[Start of Attachment]

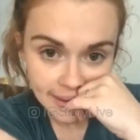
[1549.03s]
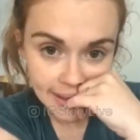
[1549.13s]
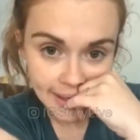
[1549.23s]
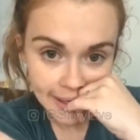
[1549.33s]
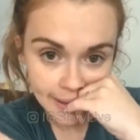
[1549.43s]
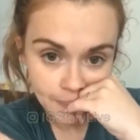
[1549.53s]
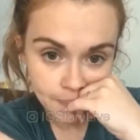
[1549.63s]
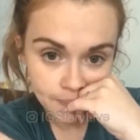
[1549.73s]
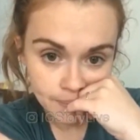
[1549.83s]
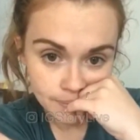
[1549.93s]

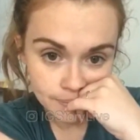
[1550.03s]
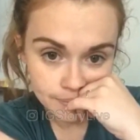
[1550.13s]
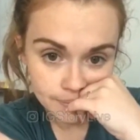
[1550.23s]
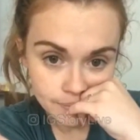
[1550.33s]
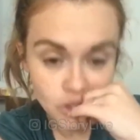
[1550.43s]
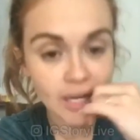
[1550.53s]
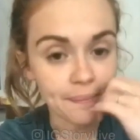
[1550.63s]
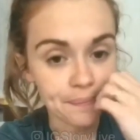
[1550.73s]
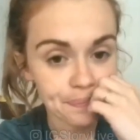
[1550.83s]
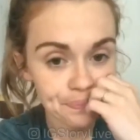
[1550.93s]
So yeah,
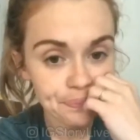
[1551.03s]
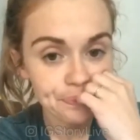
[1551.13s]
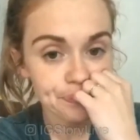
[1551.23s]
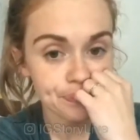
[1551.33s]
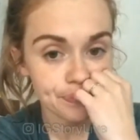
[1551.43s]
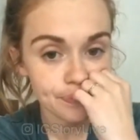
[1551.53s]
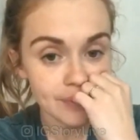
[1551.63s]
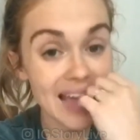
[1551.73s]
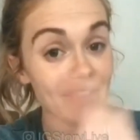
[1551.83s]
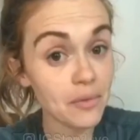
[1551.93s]

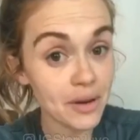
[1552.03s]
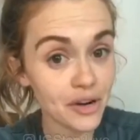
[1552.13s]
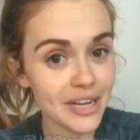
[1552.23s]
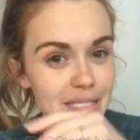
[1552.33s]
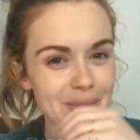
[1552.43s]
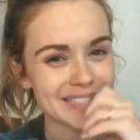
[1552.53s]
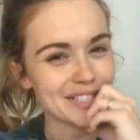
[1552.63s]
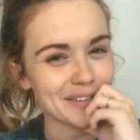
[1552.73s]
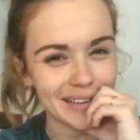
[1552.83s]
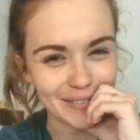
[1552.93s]
I've never been to Greece. My
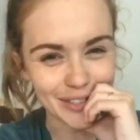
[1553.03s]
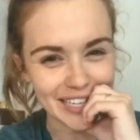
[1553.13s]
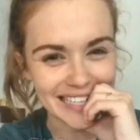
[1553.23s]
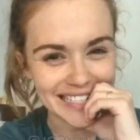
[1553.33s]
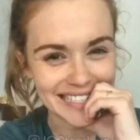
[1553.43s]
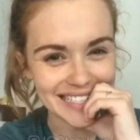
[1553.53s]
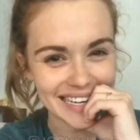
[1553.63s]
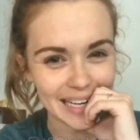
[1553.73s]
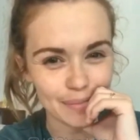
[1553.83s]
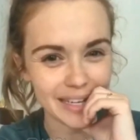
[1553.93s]
sister loves Greece,
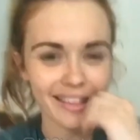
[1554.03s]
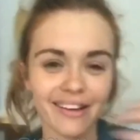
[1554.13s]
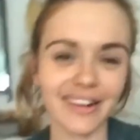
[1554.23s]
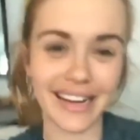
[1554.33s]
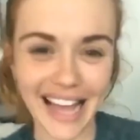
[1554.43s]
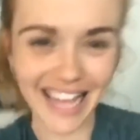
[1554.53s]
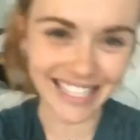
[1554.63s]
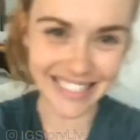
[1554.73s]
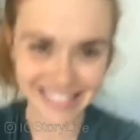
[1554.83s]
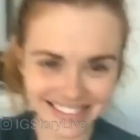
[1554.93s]
Taylor,
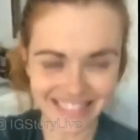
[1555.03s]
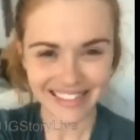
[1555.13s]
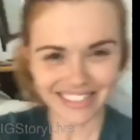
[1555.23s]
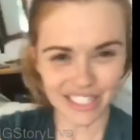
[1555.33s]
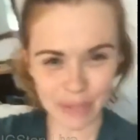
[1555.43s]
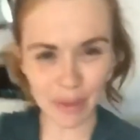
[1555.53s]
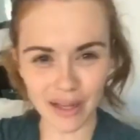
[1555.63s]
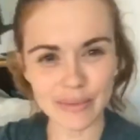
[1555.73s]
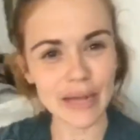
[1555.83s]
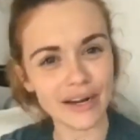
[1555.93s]
and she
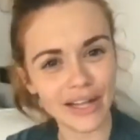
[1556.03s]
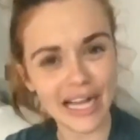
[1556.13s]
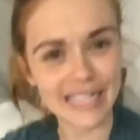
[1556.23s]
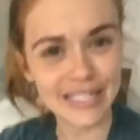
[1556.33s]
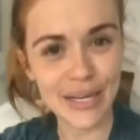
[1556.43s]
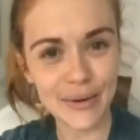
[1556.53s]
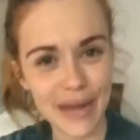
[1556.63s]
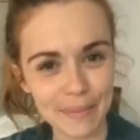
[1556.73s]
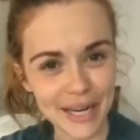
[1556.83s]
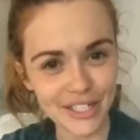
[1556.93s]
blogs about it a lot, so
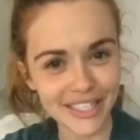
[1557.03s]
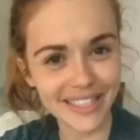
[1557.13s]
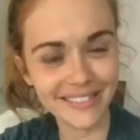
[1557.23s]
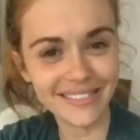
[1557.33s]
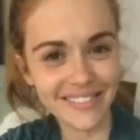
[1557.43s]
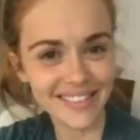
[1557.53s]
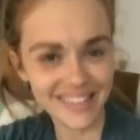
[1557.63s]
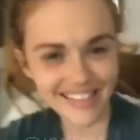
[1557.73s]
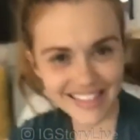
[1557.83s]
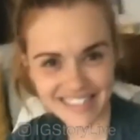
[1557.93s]
I'm actually
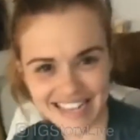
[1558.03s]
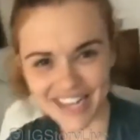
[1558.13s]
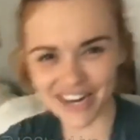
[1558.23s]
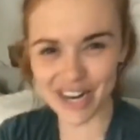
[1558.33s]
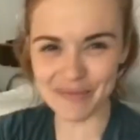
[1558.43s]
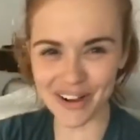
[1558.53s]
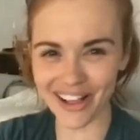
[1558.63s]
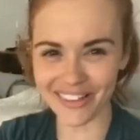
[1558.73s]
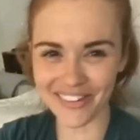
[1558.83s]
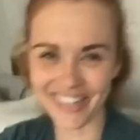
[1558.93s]
going to take her up on
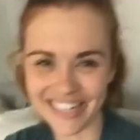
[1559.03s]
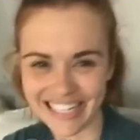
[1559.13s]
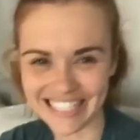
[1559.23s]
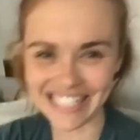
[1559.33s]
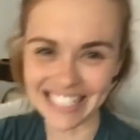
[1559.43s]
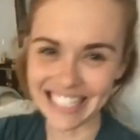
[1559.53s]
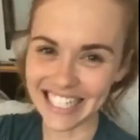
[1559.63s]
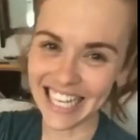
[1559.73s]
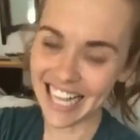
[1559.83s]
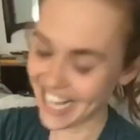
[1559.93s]
all of her
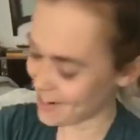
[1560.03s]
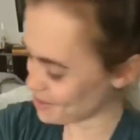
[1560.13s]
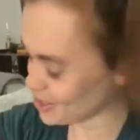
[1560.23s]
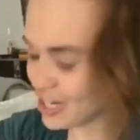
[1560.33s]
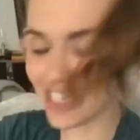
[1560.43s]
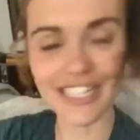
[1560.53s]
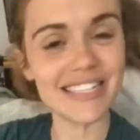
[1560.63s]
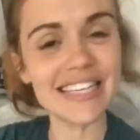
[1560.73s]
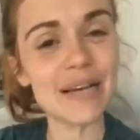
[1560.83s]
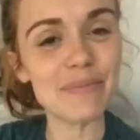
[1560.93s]
her
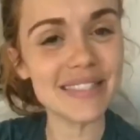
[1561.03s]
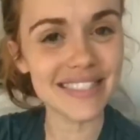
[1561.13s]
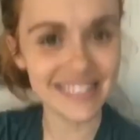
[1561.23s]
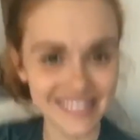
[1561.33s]
Grecian tips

[End of Attachment]

Without carrying over any picture, write out the entries above once more, exactly.

• ANSWER BELOW
[1549.03s]
[1549.13s]
[1549.23s]
[1549.33s]
[1549.43s]
[1549.53s]
[1549.63s]
[1549.73s]
[1549.83s]
[1549.93s]

[1550.03s]
[1550.13s]
[1550.23s]
[1550.33s]
[1550.43s]
[1550.53s]
[1550.63s]
[1550.73s]
[1550.83s]
[1550.93s]
So yeah,
[1551.03s]
[1551.13s]
[1551.23s]
[1551.33s]
[1551.43s]
[1551.53s]
[1551.63s]
[1551.73s]
[1551.83s]
[1551.93s]

[1552.03s]
[1552.13s]
[1552.23s]
[1552.33s]
[1552.43s]
[1552.53s]
[1552.63s]
[1552.73s]
[1552.83s]
[1552.93s]
I've never been to Greece. My
[1553.03s]
[1553.13s]
[1553.23s]
[1553.33s]
[1553.43s]
[1553.53s]
[1553.63s]
[1553.73s]
[1553.83s]
[1553.93s]
sister loves Greece,
[1554.03s]
[1554.13s]
[1554.23s]
[1554.33s]
[1554.43s]
[1554.53s]
[1554.63s]
[1554.73s]
[1554.83s]
[1554.93s]
Taylor,
[1555.03s]
[1555.13s]
[1555.23s]
[1555.33s]
[1555.43s]
[1555.53s]
[1555.63s]
[1555.73s]
[1555.83s]
[1555.93s]
and she
[1556.03s]
[1556.13s]
[1556.23s]
[1556.33s]
[1556.43s]
[1556.53s]
[1556.63s]
[1556.73s]
[1556.83s]
[1556.93s]
blogs about it a lot, so
[1557.03s]
[1557.13s]
[1557.23s]
[1557.33s]
[1557.43s]
[1557.53s]
[1557.63s]
[1557.73s]
[1557.83s]
[1557.93s]
I'm actually
[1558.03s]
[1558.13s]
[1558.23s]
[1558.33s]
[1558.43s]
[1558.53s]
[1558.63s]
[1558.73s]
[1558.83s]
[1558.93s]
going to take her up on
[1559.03s]
[1559.13s]
[1559.23s]
[1559.33s]
[1559.43s]
[1559.53s]
[1559.63s]
[1559.73s]
[1559.83s]
[1559.93s]
all of her
[1560.03s]
[1560.13s]
[1560.23s]
[1560.33s]
[1560.43s]
[1560.53s]
[1560.63s]
[1560.73s]
[1560.83s]
[1560.93s]
her
[1561.03s]
[1561.13s]
[1561.23s]
[1561.33s]
Grecian tips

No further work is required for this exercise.